(Collected data)
● ● ● ● ●

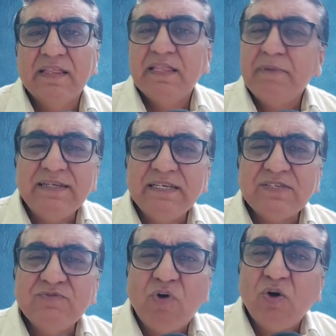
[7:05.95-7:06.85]
They might
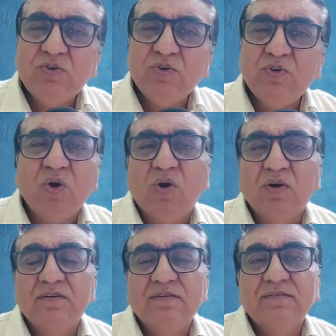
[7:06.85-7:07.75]
just want to talk
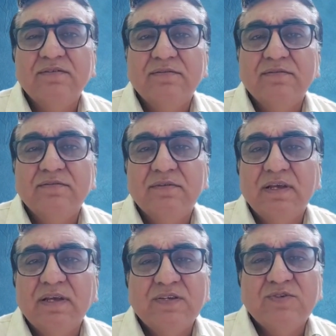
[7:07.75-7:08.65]

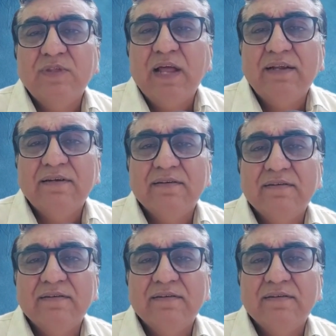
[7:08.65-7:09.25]
so that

● ● ● ● ●

§ **WORK REQUEST**: Each record above is to be copied exactly. Drop the pictures.

§ **OUTPUT OF THE EXERCISE**:
[7:05.95-7:06.85]
They might
[7:06.85-7:07.75]
just want to talk
[7:07.75-7:08.65]

[7:08.65-7:09.25]
so that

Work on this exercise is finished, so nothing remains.